I’m impressed with how quickly Ethan has picked up the piano. I’m equally impressed with his ingenuity in handling our living situation. He’s an only child of a single parent who’s in a long-distance relationship. True, Dan is with us most weekends, and Ethan often has friends over during the week, but even when it’s just the two of us, Ethan finds creative ways to fill our quiet home.
The speakerphone technique started with math homework. I’m a good coach when it comes to writing, vocabulary, or research, but by the time Ethan was in third grade, his math skills were beyond mine. I can sometimes assist with word problems by reading them aloud slowly and helping him decipher their logic. But most often, if he’s struggling with a math assignment, Ethan calls Richard or Dan. Being blind, Dan is especially good at working on problems without having them in front of him.

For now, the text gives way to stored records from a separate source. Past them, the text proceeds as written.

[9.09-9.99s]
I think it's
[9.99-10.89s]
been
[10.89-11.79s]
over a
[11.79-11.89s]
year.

While they untangle tough questions together, I find myself lingering in the room, enjoying the lovely, albeit quirky, rhythm of our budding family.
I’m less inclined to stay close by when Ethan sits at his laptop surrounded by friends via instant messaging. Not that I don’t love his friends, but each has his or her own signature sound effect. When they’re together in a virtual group, the room fills with a relentless cacophony of doorbells, rusty hinges, song fragments, and, my personal favorite — kissy sounds. Still, I like knowing Ethan’s crew is there, available in cyberspace, to keep him company when I have to work late, or when I’m just not enough of a diversion on a long afternoon.

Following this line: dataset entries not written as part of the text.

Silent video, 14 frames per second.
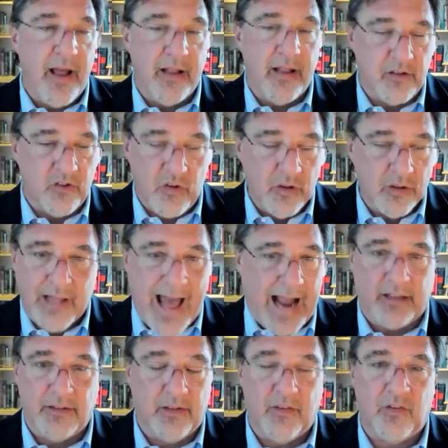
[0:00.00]
and
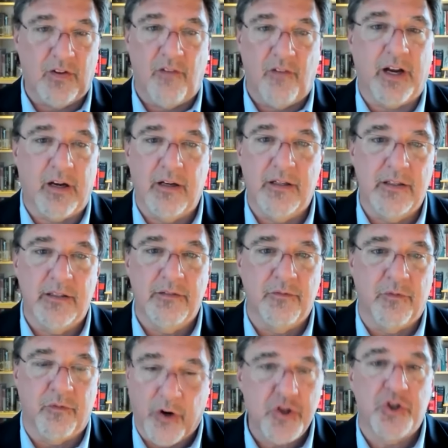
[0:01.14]
lack civic
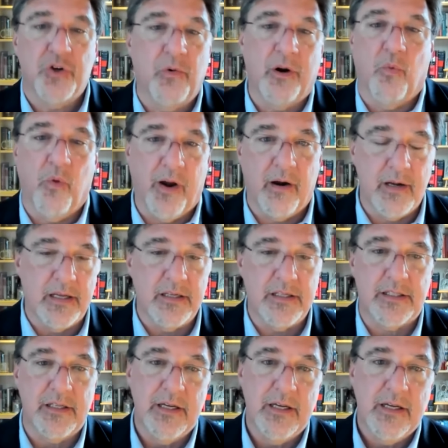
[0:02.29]
virtue and
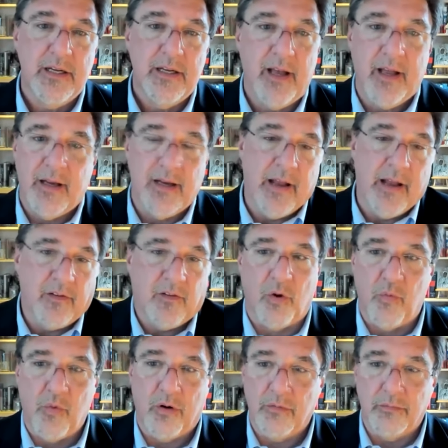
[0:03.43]
awareness. And, and
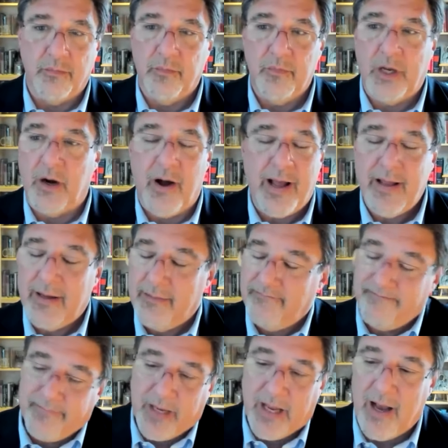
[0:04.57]
so we're, you know, I,
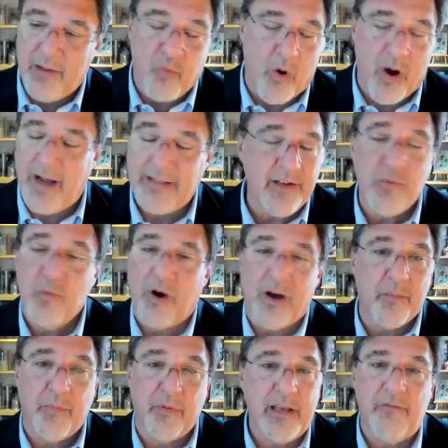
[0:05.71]
I want, I didn't
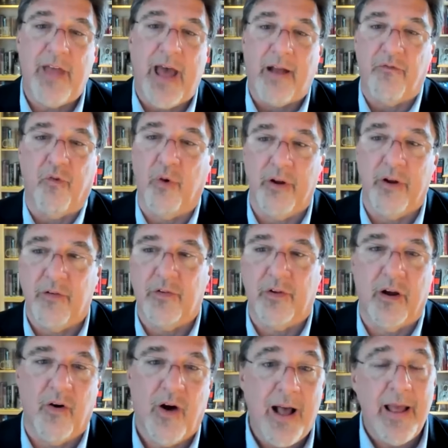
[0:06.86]
want to believe that four years
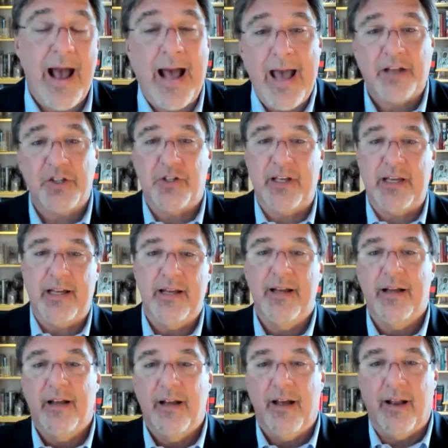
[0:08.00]
ago. I, I actually,
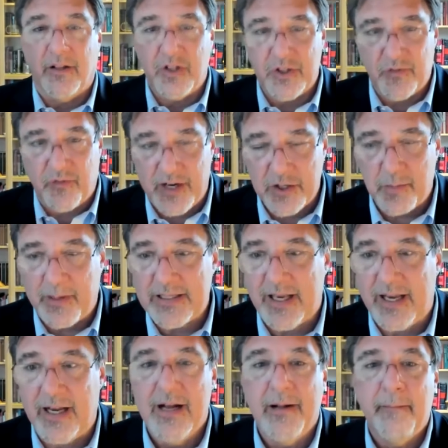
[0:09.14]
and I'll just finish by
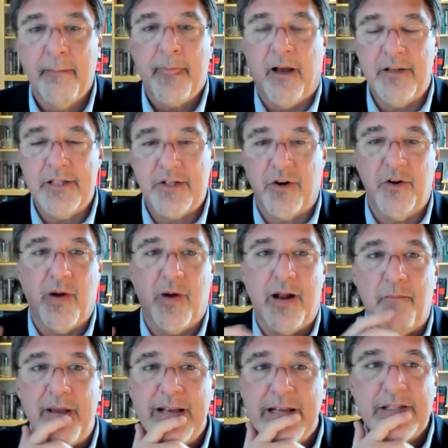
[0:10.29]
saying I started to write
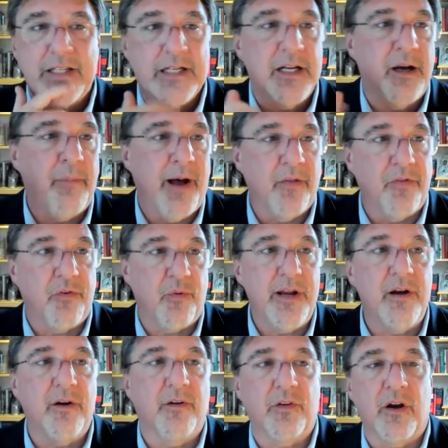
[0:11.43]
a piece about
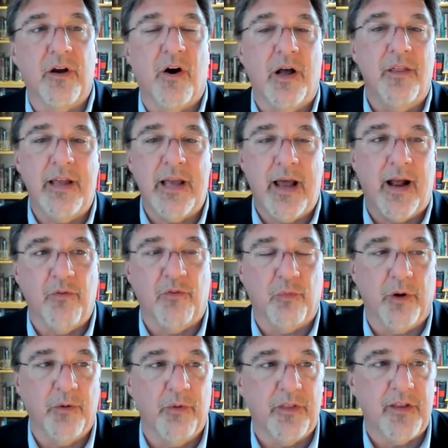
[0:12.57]
three years ago. I, yeah, I was
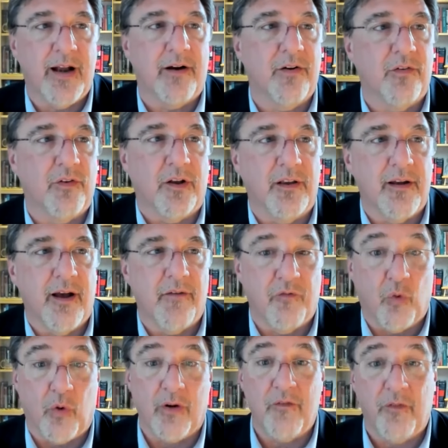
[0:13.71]
working with the editors at uh,
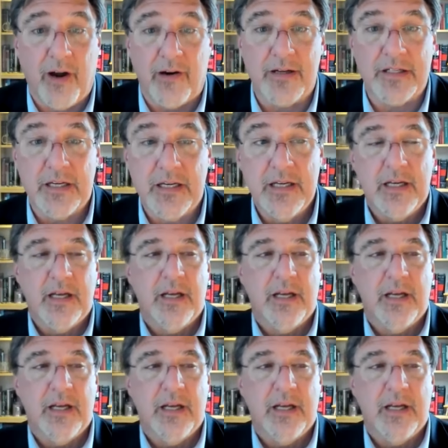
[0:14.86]
Foreign Affairs,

I love how technology has made the world into a smaller place and our home into a fuller one. But even when the phone is resting in its charger and the computer is off, our apartment rarely feels empty. Living with Ethan is like living with a character actor. He has personas with all kinds of accents and personalities, some based on characters from television — like Grandpa and Abu from The Simpsons — and many who are creations of his own. There’s Burt, Ethan’s sweet but none-too-bright alter ego with a goofy world view and a speech impediment; Dr.Smeeblo, a mad scientist with a high voice and a vaguely Eastern European accent; an old Jewish man based loosely on my father; and a nameless ghetto kid who’ll challenge anyone who dares to get all up in his face. He inhabits these various personalities so fully, and moves from one to the other with such fluidity, I often feel like I’m in a crowded room.
This of course has its downside. Ethan can get me laughing so hard my eyes tear, but there are definitely times when I feel inundated by the menagerie that is my son.

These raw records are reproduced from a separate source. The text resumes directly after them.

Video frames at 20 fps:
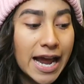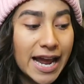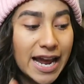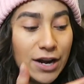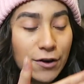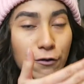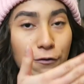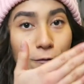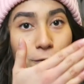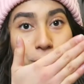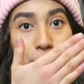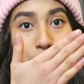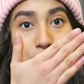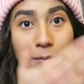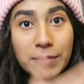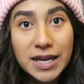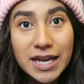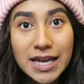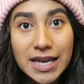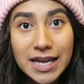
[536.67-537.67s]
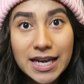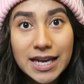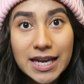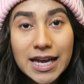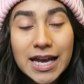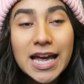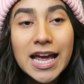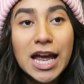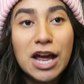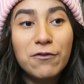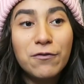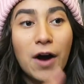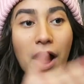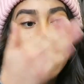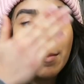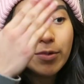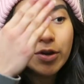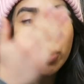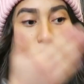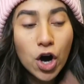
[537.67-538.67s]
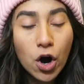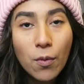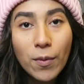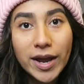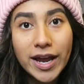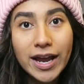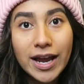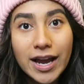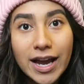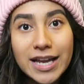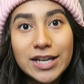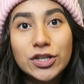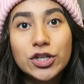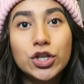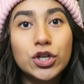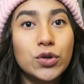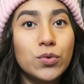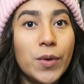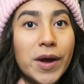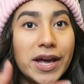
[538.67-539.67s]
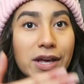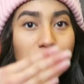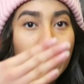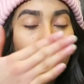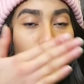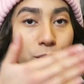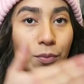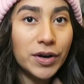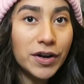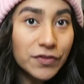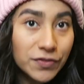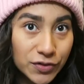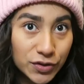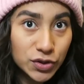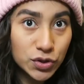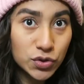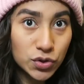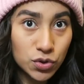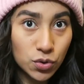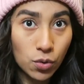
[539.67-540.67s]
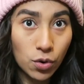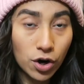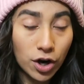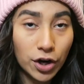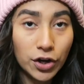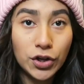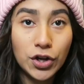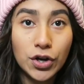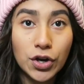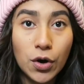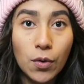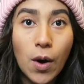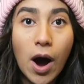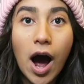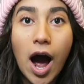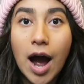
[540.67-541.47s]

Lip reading: And for me, if I'm going into a thrift store, you know,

“Enough, Ethan!” I yell, just to be heard over the crowd. “I’d really like to remember what my own thoughts sound like.”
Still, I can’t help but appreciate his liveliness. When Richard first left, I worried that our two-person household would feel somber to Ethan, that he’d find life with me dull. After all, he was an energetic preschooler and I was a bookish mom with a disability that prevented me from running around the playground or even around the house with him. What I should have realized even then was that dull and somber don’t stand a chance around Ethan. He’s the most vibrant person I know.
Ethan does sometimes wish for more of a houseful. “You should have had more kids,” he tells me periodically.
“Maybe so, but it’s a bit late now,” I respond.
He loves when we have company, just as I do. But he also craves time that belongs to just the two of us. “I want to have a quiet day at home with you,” he sometimes says, though I wouldn’t define any of our days as especially quiet.
Today was pretty typical, with Ethan’s long-distance music lesson, his computer ringing, beeping and blowing kisses, his thousands of stories and the many voices he told them in.
Right now he’s playing the opening chords to John Lennon’s Imagine on the keyboard. Having just learned them, he’s giving his fingers what he calls “touch memory” by playing them over and over. He fiddles with some switches so that we hear Imagine as if played by an oboe, a steel drum, a harp, a tuba, a banjo and a mechanical woman’s voice counting out the tune — “One, two, three one twothreeone.” He calls his dad and plays a few versions over the phone. Then he calls Dan and leaves a few on his answering machine.
I go into the next room to do some dishes and find myself singing Imagine. Ethan was born on the same day as John Lennon, a fact I proudly announce whenever someone asks for his birthday.
Imagine all the people sharing all the world . . .
I laugh to myself, thinking, Imagine all the people I gave birth to that day . . .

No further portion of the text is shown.